The Oxford Business Group website suggested that the Gulf countries will revitalize the railway plan between them after the many delays in the previous period, as this network constitutes a transformation of trade and linkage between the countries of the region, noting that the project received a big boost in December when the GCC leaders agreed on the establishment of the Railways Authority, and this decision represents a potentially important development for the railway infrastructure in the region.

The website said in a report that the countries of the region had agreed to a railway project in 2009, but the financial pressures led to the delay of the project, and the delay of the project was also linked to the drop in oil prices in 2014 and finally to the Corona pandemic, according to a local Arabic daily.

The decision marks a potentially significant development for rail infrastructure in the Gulf. After being debated for decades, the GCC Railway project was initially approved by all six-member states in 2009. However, fiscal pressures delayed plans. These were associated with the oil price drop of 2014 and, more recently, the Covid-19 pandemic and diplomatic tensions, which resulted in an economic blockade of Qatar by some of its regional counterparts from 2017 to 2021.

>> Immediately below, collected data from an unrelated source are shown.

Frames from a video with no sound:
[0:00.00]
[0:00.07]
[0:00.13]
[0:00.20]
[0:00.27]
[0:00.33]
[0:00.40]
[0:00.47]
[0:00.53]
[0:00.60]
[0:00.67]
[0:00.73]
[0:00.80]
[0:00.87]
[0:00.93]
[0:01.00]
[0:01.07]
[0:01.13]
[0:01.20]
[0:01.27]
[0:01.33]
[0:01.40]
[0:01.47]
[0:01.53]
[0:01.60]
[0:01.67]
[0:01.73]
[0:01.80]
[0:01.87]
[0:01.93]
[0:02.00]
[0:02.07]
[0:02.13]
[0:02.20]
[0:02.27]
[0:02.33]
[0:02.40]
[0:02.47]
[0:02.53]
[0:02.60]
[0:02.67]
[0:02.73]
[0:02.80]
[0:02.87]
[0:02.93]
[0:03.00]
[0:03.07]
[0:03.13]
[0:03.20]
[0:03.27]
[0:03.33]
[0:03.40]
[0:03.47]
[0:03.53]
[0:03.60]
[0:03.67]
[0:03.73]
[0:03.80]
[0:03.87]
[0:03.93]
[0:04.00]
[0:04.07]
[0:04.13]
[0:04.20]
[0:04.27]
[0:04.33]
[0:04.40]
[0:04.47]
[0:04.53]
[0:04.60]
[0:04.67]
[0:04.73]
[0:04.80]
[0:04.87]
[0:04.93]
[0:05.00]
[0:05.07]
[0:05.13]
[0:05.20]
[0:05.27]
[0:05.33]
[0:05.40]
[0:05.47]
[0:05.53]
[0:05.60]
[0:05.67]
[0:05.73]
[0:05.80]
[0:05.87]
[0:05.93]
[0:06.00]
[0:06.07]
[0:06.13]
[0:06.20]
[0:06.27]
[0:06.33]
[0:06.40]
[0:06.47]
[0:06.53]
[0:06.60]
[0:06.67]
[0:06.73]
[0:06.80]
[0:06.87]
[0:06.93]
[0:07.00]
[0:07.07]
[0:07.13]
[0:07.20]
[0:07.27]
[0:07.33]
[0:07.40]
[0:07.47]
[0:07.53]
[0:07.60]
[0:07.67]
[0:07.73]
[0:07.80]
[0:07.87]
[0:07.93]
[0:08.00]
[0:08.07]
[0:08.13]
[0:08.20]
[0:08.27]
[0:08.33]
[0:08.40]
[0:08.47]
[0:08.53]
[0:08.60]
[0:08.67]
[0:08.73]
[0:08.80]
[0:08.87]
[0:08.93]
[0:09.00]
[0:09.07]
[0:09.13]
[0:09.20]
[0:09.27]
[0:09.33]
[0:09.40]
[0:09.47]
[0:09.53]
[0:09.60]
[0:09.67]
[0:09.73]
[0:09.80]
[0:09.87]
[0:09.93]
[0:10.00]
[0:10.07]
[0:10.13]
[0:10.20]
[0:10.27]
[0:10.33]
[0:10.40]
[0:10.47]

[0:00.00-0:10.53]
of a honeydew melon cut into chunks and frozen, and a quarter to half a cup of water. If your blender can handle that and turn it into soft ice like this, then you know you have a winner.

The proposed project aims to connect all six GCC countries via a 2177-km railway. Starting in Kuwait City in the north, the rail line will pass through the coastal cities of Jubail and Dammam in Saudi Arabia, before heading through Bahrain’s capital Manama and Doha, the capital of Qatar. The line would then cut back into Saudi Arabia before moving to the UAE, where it would pass through major cities Abu Dhabi, Dubai and Fujairah, before reaching its terminal station in Muscat, the capital of Oman.

Hopes of a resumption of the project were given a further boost in February when Qatari media reported that construction of the section connecting Qatar and Saudi Arabia would begin soon, with foundational groundwork such as engineering designs and a work plan already completed.

For example, as part of Vision 2030 Saudi Arabia hopes to increase tourism’s GDP contribution to more than 10% and aims to attract 100m visitors by the end of the decade, up from around 20.3m in 2019. Furthermore, the construction of a GCC-wide railway bodes well for regional collaboration, and would support plans for greater economic alignment within the bloc.

Indeed, the GCC has sought to accelerate the establishment of a joint Customs union and common market, ahead of the ultimate goal of establishing economic unity within the region.